O presidente da França, Emmanuel Macron, planeja emendar a mais célebre legislação francesa: a lei de 1905 que estabeleceu a separação entre Igreja e Estado. Texto de referência do secularismo do poder público na Europa, a lei deverá ser alterada para enfrentar um problema contemporâneo, ligado ao radicalismo islâmico e ao terrorismo: o financiamento estrangeiro de grupos religiosos no país.
O objetivo do projeto de emenda é responsabilizar os diretores de centros de culto para impedir que recursos internacionais possam financiar atividades extremistas em território francês. O governo por ora confirma apenas a intenção, mas não revela detalhes.
Um processo de consulta de líderes religiosos deve começar na próxima semana, em um trabalho coordenado por dois ministérios: o da Justiça e o do Interior – este último responsável pela segurança interna e pelo combate ao terrorismo.
Nenhum dos maiores princípios da lei seria atingido, e a separação entre Igreja e Estado, assim como a liberdade de culto e a neutralidade do Estado, serão mantidas no novo texto. Por outro lado, a emenda exigirá mais transparência no financiamento de grupos e organizações religiosas que atuarão na França. “Não se trata de reescrever a lei de 1905”, afirmou a ministra da Justiça, Nicola Belloubet, à rádio France Inter, tentando tranquilizar os críticos.
Segundo o ministro do Interior, Christophe Castaner, as “reflexões” estão em curso no governo e serão transformadas em um projeto uma vez que as partes envolvidas sejam ouvidas. Ainda conforme o ministro, a expectativa é a de que o projeto seja apresentado ao Parlamento no início de 2019.
Pelo rascunho obtido pelo jornal LOpinion, o governo pretende incitar associações culturais e adotar padrões mais transparentes de financiamento em troca de uma espécie de “selo” de garantia emitido pelo Estado francês. Esse carimbo definiria a associação religiosa como “cultural”, abrindo as portas a uma série de subvenções fiscais. Em troca dos subsídios, as associações culturais – em especial mesquitas e centros de culto islâmico – terão de declarar doações superiores a 10 mil provenientes de Estados, empresas ou pessoas físicas estrangeiras. A pena para o descumprimento da medida de transparência seriam multas ou o confisco dos recursos.
A questão do financiamento do culto muçulmano está no centro do projeto de Macron de criar o chamado “islã francês”, ou seja, uma derivação do islamismo praticado no país e mais integrado aos valores da França.

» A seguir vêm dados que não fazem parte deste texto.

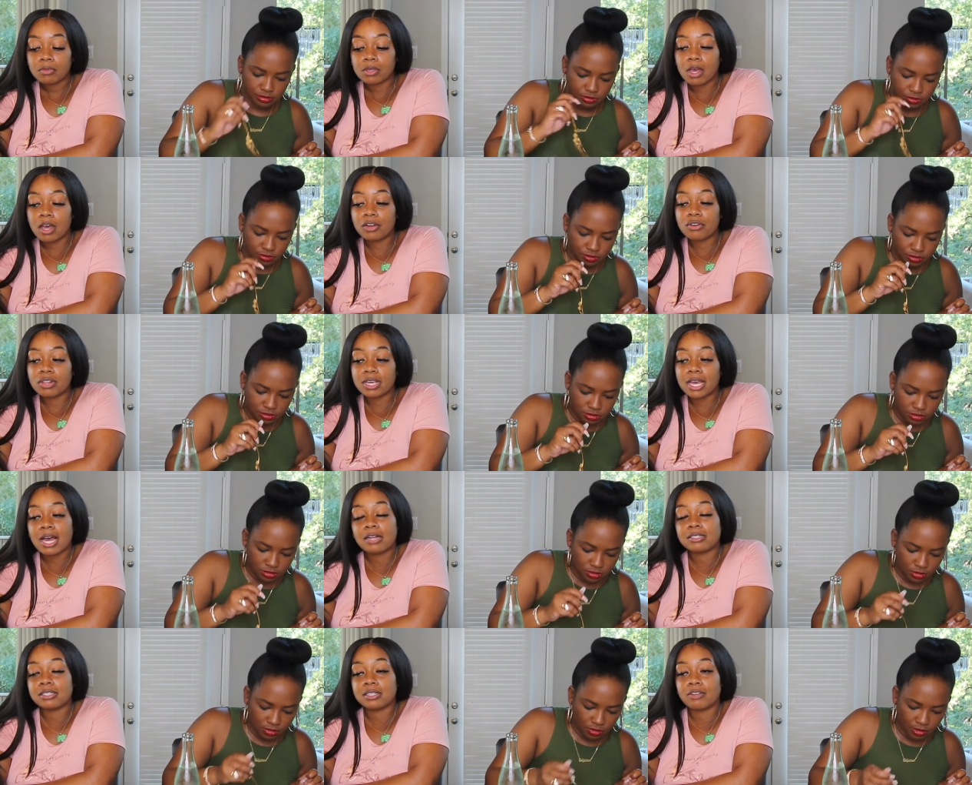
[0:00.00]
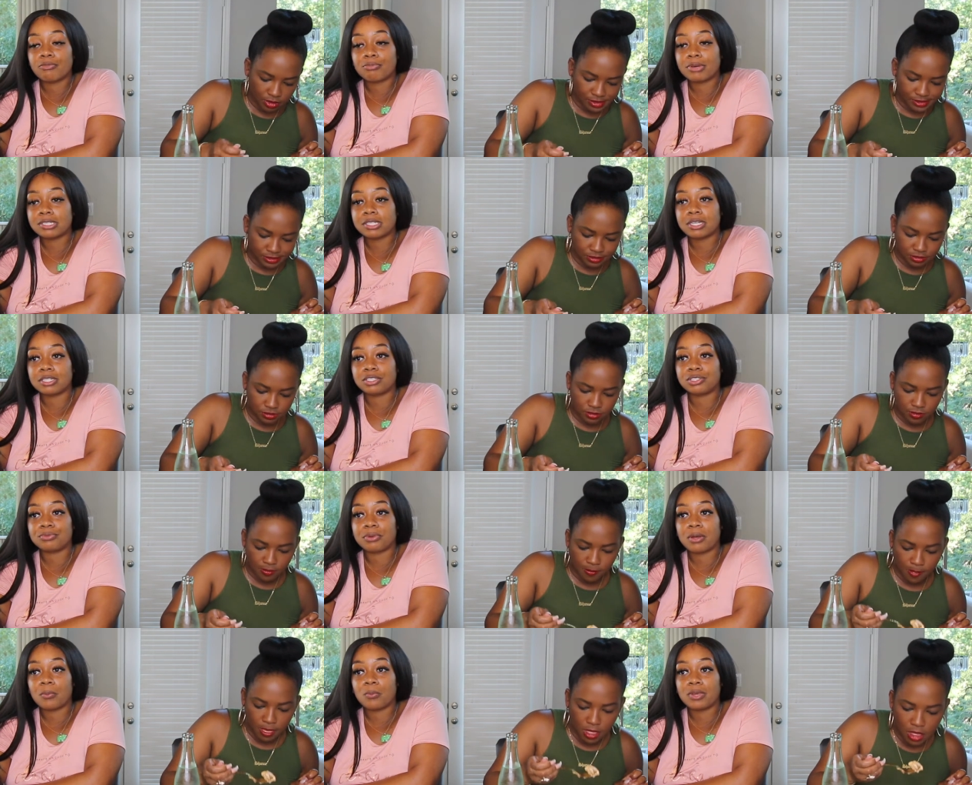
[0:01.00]
Speaker 1: under the counsel of President
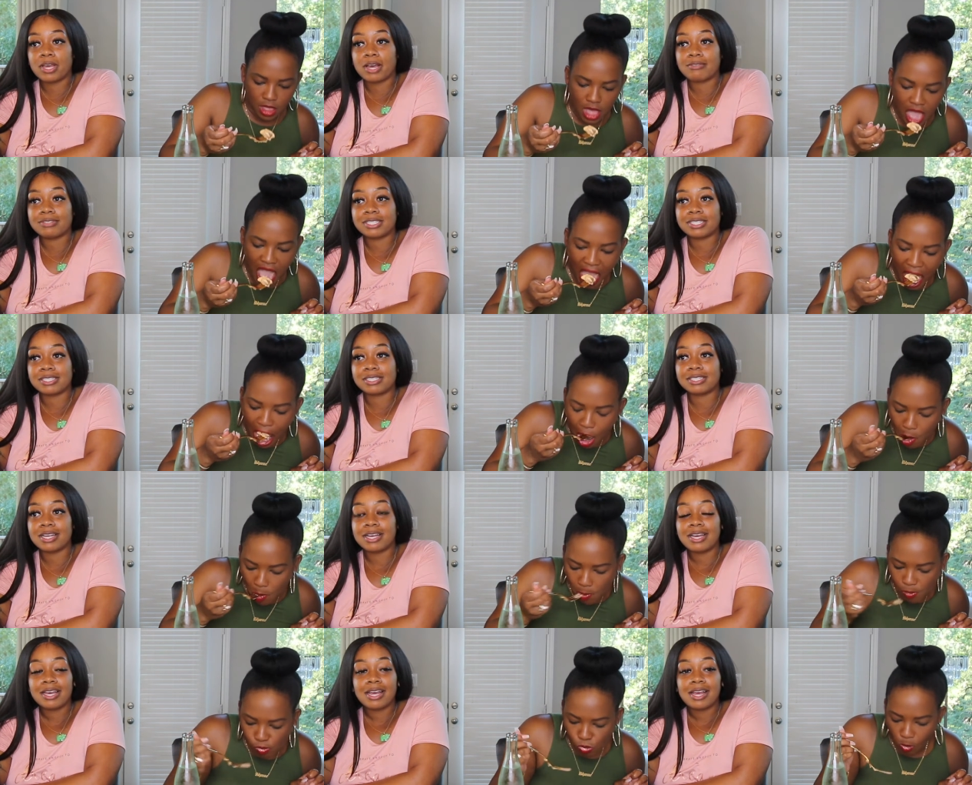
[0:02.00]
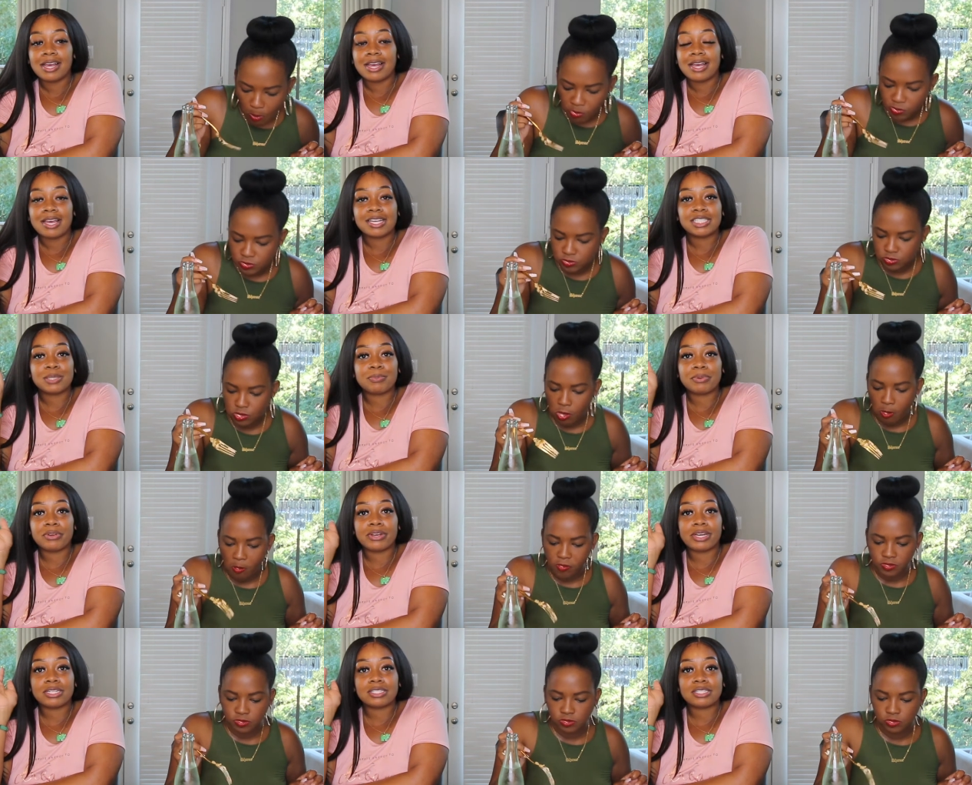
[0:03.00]
Trump, we have just
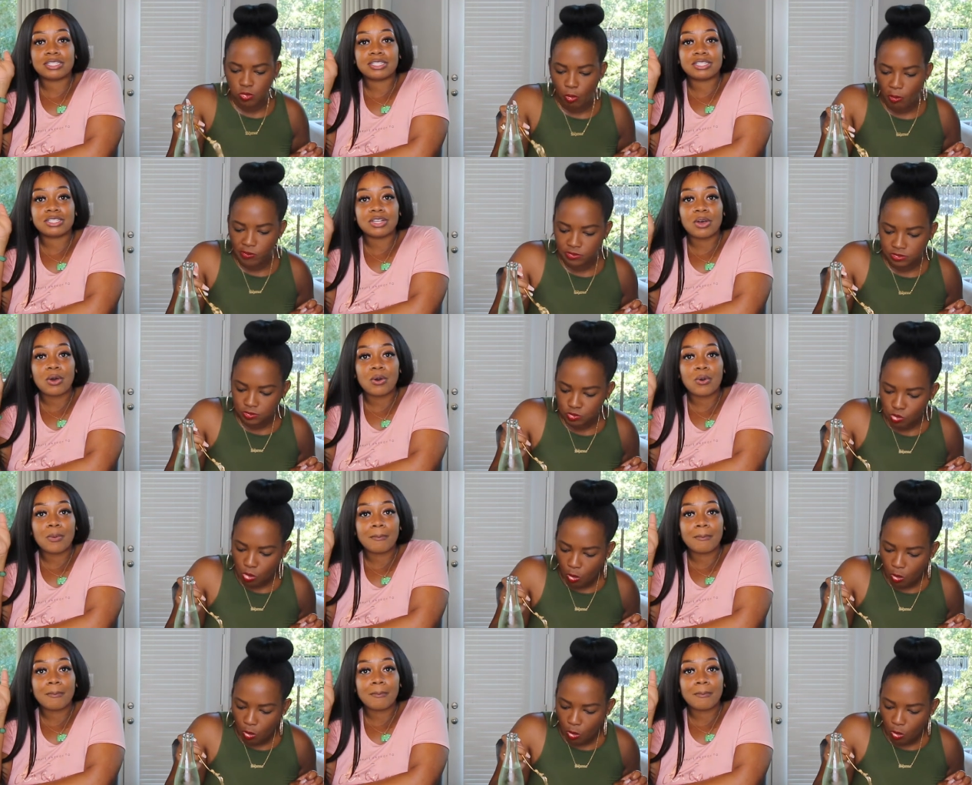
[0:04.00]
experienced soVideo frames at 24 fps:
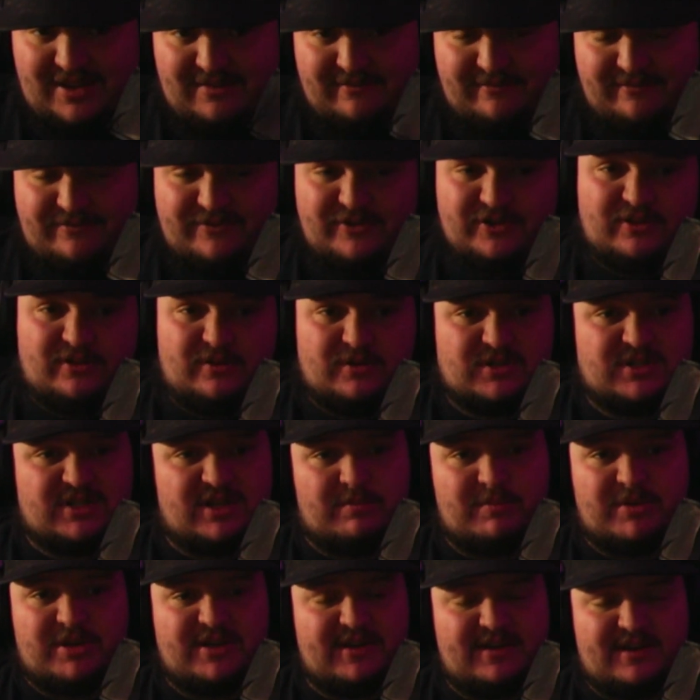for a long
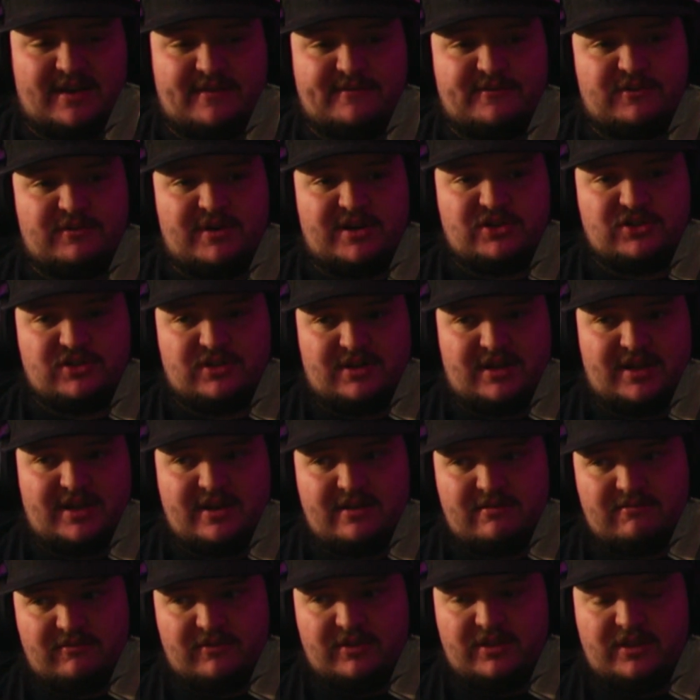time, I didn't have direction. I
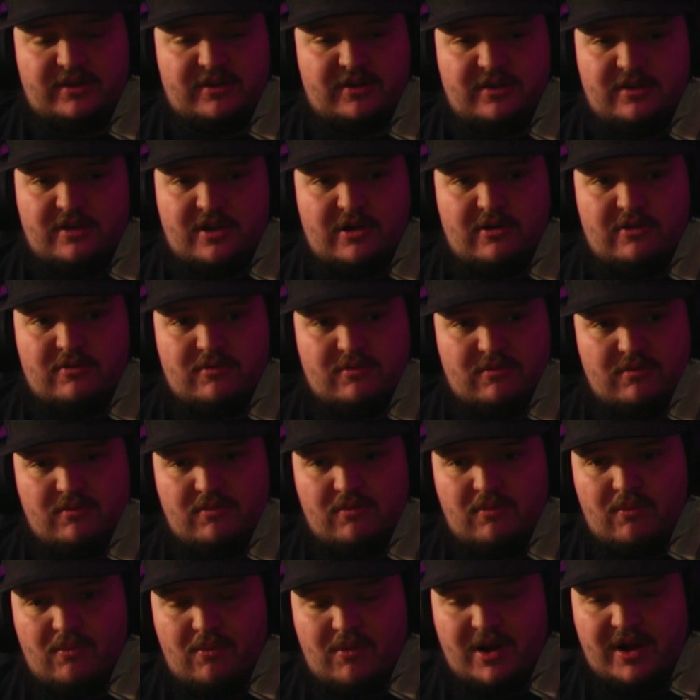didn't really know
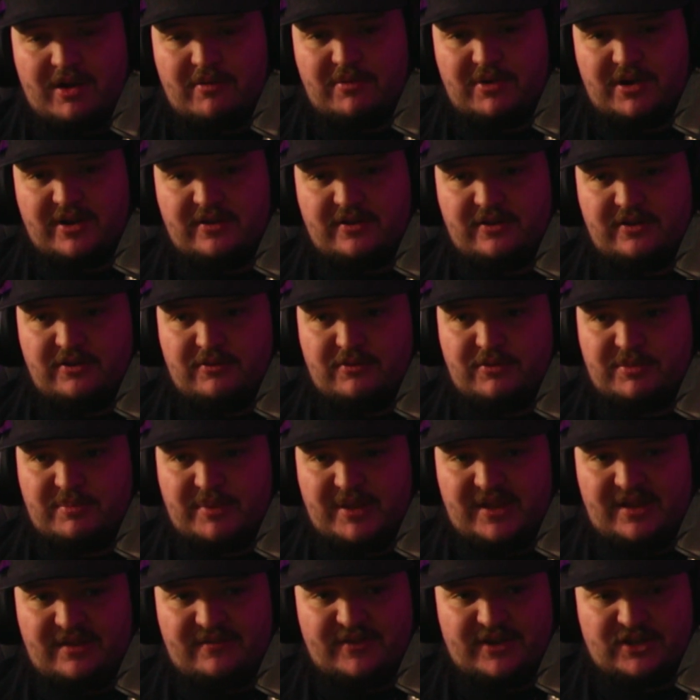what I wanted to do with my
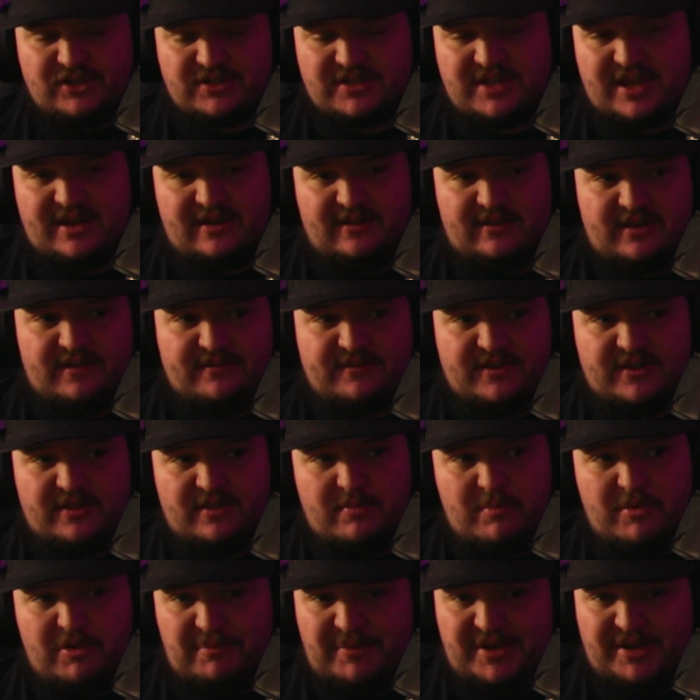life. I just kind of lived in the
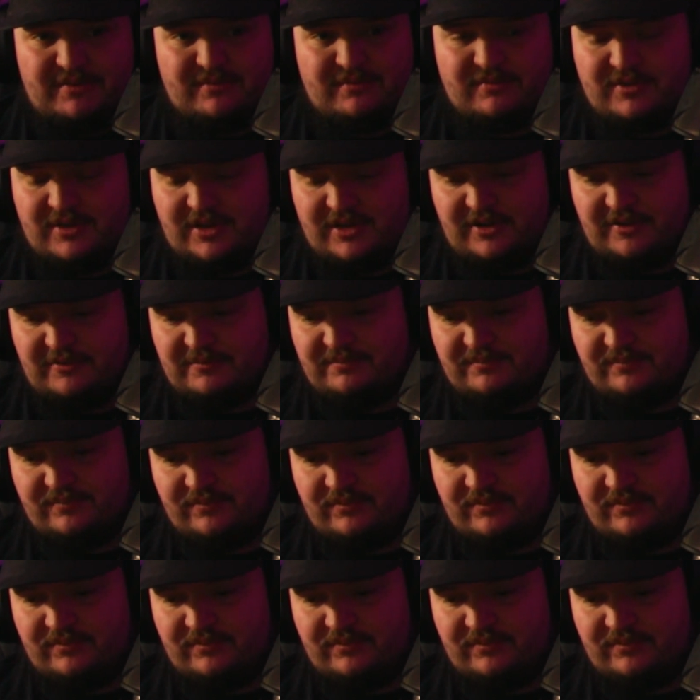moment, you know.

Esse “islamismo à la francesa” existiria em detrimento de versões do culto muçulmano praticadas no Norte da África, no Catar ou na Arábia Saudita, países que influenciam os rumos da religião muçulmana na França por meio de programas de formação de imãs ou de sustento de mesquitas.
Por trás da medida também está o combate ao radicalismo islâmico e ao terrorismo. Mas, para Tareq Oubrou, imã da mesquita de Bordeaux, o Estado está interferindo no que não deveria.
As informações são do jornal O Estado de S. Paulo.